[Your task] Below are records; quote them exactly from the first line through the line that contains "Transcript: on how".

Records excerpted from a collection

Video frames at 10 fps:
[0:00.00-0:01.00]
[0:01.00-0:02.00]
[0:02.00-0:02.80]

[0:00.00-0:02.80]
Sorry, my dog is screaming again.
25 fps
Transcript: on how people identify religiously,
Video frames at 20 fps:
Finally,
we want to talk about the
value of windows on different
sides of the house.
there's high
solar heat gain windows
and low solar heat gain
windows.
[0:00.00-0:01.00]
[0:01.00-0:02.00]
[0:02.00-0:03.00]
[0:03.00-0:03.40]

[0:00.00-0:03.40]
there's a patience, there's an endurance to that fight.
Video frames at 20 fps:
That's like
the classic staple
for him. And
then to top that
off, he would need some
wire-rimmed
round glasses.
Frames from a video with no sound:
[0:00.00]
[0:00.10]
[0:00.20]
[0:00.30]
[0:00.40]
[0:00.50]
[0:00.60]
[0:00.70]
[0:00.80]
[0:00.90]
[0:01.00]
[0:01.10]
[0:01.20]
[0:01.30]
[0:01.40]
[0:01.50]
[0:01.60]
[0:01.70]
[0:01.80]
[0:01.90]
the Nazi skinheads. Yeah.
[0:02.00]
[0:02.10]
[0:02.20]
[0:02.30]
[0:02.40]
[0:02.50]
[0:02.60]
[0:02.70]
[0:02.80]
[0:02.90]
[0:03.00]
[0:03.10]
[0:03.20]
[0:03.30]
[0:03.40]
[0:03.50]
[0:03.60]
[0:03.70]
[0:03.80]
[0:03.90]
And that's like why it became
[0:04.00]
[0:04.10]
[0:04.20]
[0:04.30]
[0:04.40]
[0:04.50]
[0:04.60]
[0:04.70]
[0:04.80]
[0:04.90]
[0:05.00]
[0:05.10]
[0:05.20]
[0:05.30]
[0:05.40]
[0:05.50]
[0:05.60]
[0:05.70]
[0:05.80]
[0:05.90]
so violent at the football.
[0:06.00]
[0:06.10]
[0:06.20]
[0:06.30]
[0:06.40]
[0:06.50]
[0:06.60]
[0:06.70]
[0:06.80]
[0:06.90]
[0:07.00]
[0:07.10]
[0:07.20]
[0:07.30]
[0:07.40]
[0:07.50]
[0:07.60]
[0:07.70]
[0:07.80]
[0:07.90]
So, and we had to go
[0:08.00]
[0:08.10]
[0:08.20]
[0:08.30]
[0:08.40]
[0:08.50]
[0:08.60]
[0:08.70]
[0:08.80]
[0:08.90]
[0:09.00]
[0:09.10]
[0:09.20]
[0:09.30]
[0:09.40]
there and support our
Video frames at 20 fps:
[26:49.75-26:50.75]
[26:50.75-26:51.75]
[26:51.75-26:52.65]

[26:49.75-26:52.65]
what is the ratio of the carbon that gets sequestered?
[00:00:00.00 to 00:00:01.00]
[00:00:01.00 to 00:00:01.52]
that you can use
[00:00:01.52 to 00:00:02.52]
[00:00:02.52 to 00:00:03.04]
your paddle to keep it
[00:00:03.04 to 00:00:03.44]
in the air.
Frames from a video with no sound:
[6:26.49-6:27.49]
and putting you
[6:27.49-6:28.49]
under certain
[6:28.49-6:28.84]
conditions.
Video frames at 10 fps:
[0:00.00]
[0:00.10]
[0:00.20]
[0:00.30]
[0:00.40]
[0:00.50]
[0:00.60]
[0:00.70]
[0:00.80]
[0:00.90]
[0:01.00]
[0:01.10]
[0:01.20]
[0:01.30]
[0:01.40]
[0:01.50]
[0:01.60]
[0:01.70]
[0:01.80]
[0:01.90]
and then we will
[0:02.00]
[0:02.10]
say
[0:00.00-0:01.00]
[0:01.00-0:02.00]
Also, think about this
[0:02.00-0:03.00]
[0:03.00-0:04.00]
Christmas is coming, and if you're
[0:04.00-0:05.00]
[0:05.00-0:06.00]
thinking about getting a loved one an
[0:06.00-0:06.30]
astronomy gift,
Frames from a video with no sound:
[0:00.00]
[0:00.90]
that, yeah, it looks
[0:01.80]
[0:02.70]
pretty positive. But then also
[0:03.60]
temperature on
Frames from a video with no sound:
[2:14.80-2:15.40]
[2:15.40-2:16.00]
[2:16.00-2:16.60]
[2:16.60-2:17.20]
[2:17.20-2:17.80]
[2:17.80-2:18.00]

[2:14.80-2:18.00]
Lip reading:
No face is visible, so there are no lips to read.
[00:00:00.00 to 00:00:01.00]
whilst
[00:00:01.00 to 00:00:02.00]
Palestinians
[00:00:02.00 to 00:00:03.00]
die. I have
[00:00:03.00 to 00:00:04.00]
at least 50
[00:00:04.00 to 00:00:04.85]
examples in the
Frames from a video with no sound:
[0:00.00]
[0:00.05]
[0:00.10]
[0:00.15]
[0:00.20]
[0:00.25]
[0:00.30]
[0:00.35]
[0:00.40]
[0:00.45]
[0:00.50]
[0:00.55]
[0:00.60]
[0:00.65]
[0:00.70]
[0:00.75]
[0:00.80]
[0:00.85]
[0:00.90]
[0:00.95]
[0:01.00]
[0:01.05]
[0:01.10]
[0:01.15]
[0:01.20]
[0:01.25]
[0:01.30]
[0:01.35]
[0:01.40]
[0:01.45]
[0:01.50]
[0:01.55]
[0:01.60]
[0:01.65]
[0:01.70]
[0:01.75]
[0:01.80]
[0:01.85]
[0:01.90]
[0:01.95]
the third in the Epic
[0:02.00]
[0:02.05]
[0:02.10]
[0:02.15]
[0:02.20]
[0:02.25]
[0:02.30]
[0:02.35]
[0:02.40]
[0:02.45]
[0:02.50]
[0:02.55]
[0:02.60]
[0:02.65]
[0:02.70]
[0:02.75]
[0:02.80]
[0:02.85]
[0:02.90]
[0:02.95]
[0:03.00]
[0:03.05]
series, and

[Task result]
Video frames at 10 fps:
[0:00.00-0:01.00]
[0:01.00-0:02.00]
[0:02.00-0:02.80]

[0:00.00-0:02.80]
Sorry, my dog is screaming again.
25 fps
Transcript: on how people identify religiously,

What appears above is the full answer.